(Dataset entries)
#####

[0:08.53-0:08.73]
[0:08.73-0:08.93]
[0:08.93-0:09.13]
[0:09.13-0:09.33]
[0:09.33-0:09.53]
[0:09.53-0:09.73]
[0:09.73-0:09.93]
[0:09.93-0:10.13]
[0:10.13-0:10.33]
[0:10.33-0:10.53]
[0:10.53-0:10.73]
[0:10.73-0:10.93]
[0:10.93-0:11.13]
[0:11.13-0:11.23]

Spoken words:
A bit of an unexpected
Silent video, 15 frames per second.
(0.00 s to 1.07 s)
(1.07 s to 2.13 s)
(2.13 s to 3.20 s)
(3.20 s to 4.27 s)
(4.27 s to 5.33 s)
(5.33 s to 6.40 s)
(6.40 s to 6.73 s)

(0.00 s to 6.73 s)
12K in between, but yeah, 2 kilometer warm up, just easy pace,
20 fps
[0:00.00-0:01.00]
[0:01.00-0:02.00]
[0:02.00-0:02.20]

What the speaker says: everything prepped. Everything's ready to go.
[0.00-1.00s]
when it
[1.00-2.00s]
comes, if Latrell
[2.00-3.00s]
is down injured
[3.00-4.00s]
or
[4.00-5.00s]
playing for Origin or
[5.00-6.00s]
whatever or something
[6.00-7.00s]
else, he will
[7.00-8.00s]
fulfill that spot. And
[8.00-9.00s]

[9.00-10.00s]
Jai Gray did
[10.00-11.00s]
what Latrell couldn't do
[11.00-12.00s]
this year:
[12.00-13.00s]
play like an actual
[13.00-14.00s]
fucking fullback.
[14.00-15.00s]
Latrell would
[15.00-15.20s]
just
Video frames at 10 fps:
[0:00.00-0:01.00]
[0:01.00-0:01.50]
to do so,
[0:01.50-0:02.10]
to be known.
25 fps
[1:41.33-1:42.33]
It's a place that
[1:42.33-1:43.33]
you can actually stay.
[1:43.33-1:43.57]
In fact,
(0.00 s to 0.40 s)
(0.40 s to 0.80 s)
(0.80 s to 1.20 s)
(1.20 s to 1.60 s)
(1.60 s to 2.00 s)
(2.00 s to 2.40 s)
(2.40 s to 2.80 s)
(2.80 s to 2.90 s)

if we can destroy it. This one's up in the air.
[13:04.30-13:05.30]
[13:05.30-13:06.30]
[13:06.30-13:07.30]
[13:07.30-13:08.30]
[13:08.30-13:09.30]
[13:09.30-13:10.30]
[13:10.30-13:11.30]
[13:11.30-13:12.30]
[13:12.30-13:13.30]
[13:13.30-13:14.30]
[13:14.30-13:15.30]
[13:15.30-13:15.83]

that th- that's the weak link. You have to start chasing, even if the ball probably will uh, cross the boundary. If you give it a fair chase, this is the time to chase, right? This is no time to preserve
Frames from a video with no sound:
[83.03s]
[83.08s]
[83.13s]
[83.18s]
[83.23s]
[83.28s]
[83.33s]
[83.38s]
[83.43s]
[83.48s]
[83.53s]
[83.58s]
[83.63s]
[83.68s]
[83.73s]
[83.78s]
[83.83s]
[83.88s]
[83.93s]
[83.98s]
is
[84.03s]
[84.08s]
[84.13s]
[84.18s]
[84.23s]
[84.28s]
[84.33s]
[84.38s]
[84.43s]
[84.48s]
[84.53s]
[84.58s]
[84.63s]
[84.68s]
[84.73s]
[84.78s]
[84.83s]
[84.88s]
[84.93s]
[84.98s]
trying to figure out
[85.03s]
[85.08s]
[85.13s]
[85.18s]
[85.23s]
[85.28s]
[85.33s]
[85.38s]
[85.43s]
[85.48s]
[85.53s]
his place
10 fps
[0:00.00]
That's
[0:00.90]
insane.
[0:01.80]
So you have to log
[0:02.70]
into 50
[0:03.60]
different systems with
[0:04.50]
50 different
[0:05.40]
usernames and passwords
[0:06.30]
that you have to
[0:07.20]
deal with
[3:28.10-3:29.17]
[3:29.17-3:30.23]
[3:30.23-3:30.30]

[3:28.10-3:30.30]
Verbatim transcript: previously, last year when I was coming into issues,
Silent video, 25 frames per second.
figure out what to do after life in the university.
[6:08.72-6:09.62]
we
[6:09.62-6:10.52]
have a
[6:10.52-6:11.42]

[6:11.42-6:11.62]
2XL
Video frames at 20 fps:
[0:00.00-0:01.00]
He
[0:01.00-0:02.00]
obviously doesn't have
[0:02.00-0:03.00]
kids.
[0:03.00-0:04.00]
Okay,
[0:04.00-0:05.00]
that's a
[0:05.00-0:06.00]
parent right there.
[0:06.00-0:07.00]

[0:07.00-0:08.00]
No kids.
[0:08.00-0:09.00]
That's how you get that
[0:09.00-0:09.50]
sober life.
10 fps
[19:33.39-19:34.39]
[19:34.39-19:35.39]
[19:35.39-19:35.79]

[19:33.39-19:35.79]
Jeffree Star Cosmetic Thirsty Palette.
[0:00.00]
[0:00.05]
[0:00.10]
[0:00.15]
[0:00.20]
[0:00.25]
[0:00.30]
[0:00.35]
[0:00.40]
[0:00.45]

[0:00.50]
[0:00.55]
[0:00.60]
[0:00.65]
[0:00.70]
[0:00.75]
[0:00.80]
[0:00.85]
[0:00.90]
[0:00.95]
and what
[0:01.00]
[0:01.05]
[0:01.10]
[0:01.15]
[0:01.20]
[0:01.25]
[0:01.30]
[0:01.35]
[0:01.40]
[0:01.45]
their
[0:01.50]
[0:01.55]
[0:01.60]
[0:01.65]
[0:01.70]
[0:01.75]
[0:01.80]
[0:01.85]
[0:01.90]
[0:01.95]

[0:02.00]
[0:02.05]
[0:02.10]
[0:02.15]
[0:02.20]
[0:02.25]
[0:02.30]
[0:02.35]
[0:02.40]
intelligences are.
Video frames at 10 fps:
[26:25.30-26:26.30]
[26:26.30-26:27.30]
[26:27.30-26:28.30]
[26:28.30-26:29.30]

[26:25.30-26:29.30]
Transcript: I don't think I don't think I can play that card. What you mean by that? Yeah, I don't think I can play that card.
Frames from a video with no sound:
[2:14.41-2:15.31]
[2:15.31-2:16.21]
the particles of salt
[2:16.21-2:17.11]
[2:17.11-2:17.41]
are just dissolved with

#####

▸ PROBLEM STATEMENT
Output every record without changing any wording.

▸ RESULT OF THIS TASK
[0:08.53-0:08.73]
[0:08.73-0:08.93]
[0:08.93-0:09.13]
[0:09.13-0:09.33]
[0:09.33-0:09.53]
[0:09.53-0:09.73]
[0:09.73-0:09.93]
[0:09.93-0:10.13]
[0:10.13-0:10.33]
[0:10.33-0:10.53]
[0:10.53-0:10.73]
[0:10.73-0:10.93]
[0:10.93-0:11.13]
[0:11.13-0:11.23]

Spoken words:
A bit of an unexpected
Silent video, 15 frames per second.
(0.00 s to 1.07 s)
(1.07 s to 2.13 s)
(2.13 s to 3.20 s)
(3.20 s to 4.27 s)
(4.27 s to 5.33 s)
(5.33 s to 6.40 s)
(6.40 s to 6.73 s)

(0.00 s to 6.73 s)
12K in between, but yeah, 2 kilometer warm up, just easy pace,
20 fps
[0:00.00-0:01.00]
[0:01.00-0:02.00]
[0:02.00-0:02.20]

What the speaker says: everything prepped. Everything's ready to go.
[0.00-1.00s]
when it
[1.00-2.00s]
comes, if Latrell
[2.00-3.00s]
is down injured
[3.00-4.00s]
or
[4.00-5.00s]
playing for Origin or
[5.00-6.00s]
whatever or something
[6.00-7.00s]
else, he will
[7.00-8.00s]
fulfill that spot. And
[8.00-9.00s]

[9.00-10.00s]
Jai Gray did
[10.00-11.00s]
what Latrell couldn't do
[11.00-12.00s]
this year:
[12.00-13.00s]
play like an actual
[13.00-14.00s]
fucking fullback.
[14.00-15.00s]
Latrell would
[15.00-15.20s]
just
Video frames at 10 fps:
[0:00.00-0:01.00]
[0:01.00-0:01.50]
to do so,
[0:01.50-0:02.10]
to be known.
25 fps
[1:41.33-1:42.33]
It's a place that
[1:42.33-1:43.33]
you can actually stay.
[1:43.33-1:43.57]
In fact,
(0.00 s to 0.40 s)
(0.40 s to 0.80 s)
(0.80 s to 1.20 s)
(1.20 s to 1.60 s)
(1.60 s to 2.00 s)
(2.00 s to 2.40 s)
(2.40 s to 2.80 s)
(2.80 s to 2.90 s)

if we can destroy it. This one's up in the air.
[13:04.30-13:05.30]
[13:05.30-13:06.30]
[13:06.30-13:07.30]
[13:07.30-13:08.30]
[13:08.30-13:09.30]
[13:09.30-13:10.30]
[13:10.30-13:11.30]
[13:11.30-13:12.30]
[13:12.30-13:13.30]
[13:13.30-13:14.30]
[13:14.30-13:15.30]
[13:15.30-13:15.83]

that th- that's the weak link. You have to start chasing, even if the ball probably will uh, cross the boundary. If you give it a fair chase, this is the time to chase, right? This is no time to preserve
Frames from a video with no sound:
[83.03s]
[83.08s]
[83.13s]
[83.18s]
[83.23s]
[83.28s]
[83.33s]
[83.38s]
[83.43s]
[83.48s]
[83.53s]
[83.58s]
[83.63s]
[83.68s]
[83.73s]
[83.78s]
[83.83s]
[83.88s]
[83.93s]
[83.98s]
is
[84.03s]
[84.08s]
[84.13s]
[84.18s]
[84.23s]
[84.28s]
[84.33s]
[84.38s]
[84.43s]
[84.48s]
[84.53s]
[84.58s]
[84.63s]
[84.68s]
[84.73s]
[84.78s]
[84.83s]
[84.88s]
[84.93s]
[84.98s]
trying to figure out
[85.03s]
[85.08s]
[85.13s]
[85.18s]
[85.23s]
[85.28s]
[85.33s]
[85.38s]
[85.43s]
[85.48s]
[85.53s]
his place
10 fps
[0:00.00]
That's
[0:00.90]
insane.
[0:01.80]
So you have to log
[0:02.70]
into 50
[0:03.60]
different systems with
[0:04.50]
50 different
[0:05.40]
usernames and passwords
[0:06.30]
that you have to
[0:07.20]
deal with
[3:28.10-3:29.17]
[3:29.17-3:30.23]
[3:30.23-3:30.30]

[3:28.10-3:30.30]
Verbatim transcript: previously, last year when I was coming into issues,
Silent video, 25 frames per second.
figure out what to do after life in the university.
[6:08.72-6:09.62]
we
[6:09.62-6:10.52]
have a
[6:10.52-6:11.42]

[6:11.42-6:11.62]
2XL
Video frames at 20 fps:
[0:00.00-0:01.00]
He
[0:01.00-0:02.00]
obviously doesn't have
[0:02.00-0:03.00]
kids.
[0:03.00-0:04.00]
Okay,
[0:04.00-0:05.00]
that's a
[0:05.00-0:06.00]
parent right there.
[0:06.00-0:07.00]

[0:07.00-0:08.00]
No kids.
[0:08.00-0:09.00]
That's how you get that
[0:09.00-0:09.50]
sober life.
10 fps
[19:33.39-19:34.39]
[19:34.39-19:35.39]
[19:35.39-19:35.79]

[19:33.39-19:35.79]
Jeffree Star Cosmetic Thirsty Palette.
[0:00.00]
[0:00.05]
[0:00.10]
[0:00.15]
[0:00.20]
[0:00.25]
[0:00.30]
[0:00.35]
[0:00.40]
[0:00.45]

[0:00.50]
[0:00.55]
[0:00.60]
[0:00.65]
[0:00.70]
[0:00.75]
[0:00.80]
[0:00.85]
[0:00.90]
[0:00.95]
and what
[0:01.00]
[0:01.05]
[0:01.10]
[0:01.15]
[0:01.20]
[0:01.25]
[0:01.30]
[0:01.35]
[0:01.40]
[0:01.45]
their
[0:01.50]
[0:01.55]
[0:01.60]
[0:01.65]
[0:01.70]
[0:01.75]
[0:01.80]
[0:01.85]
[0:01.90]
[0:01.95]

[0:02.00]
[0:02.05]
[0:02.10]
[0:02.15]
[0:02.20]
[0:02.25]
[0:02.30]
[0:02.35]
[0:02.40]
intelligences are.
Video frames at 10 fps:
[26:25.30-26:26.30]
[26:26.30-26:27.30]
[26:27.30-26:28.30]
[26:28.30-26:29.30]

[26:25.30-26:29.30]
Transcript: I don't think I don't think I can play that card. What you mean by that? Yeah, I don't think I can play that card.
Frames from a video with no sound:
[2:14.41-2:15.31]
[2:15.31-2:16.21]
the particles of salt
[2:16.21-2:17.11]
[2:17.11-2:17.41]
are just dissolved with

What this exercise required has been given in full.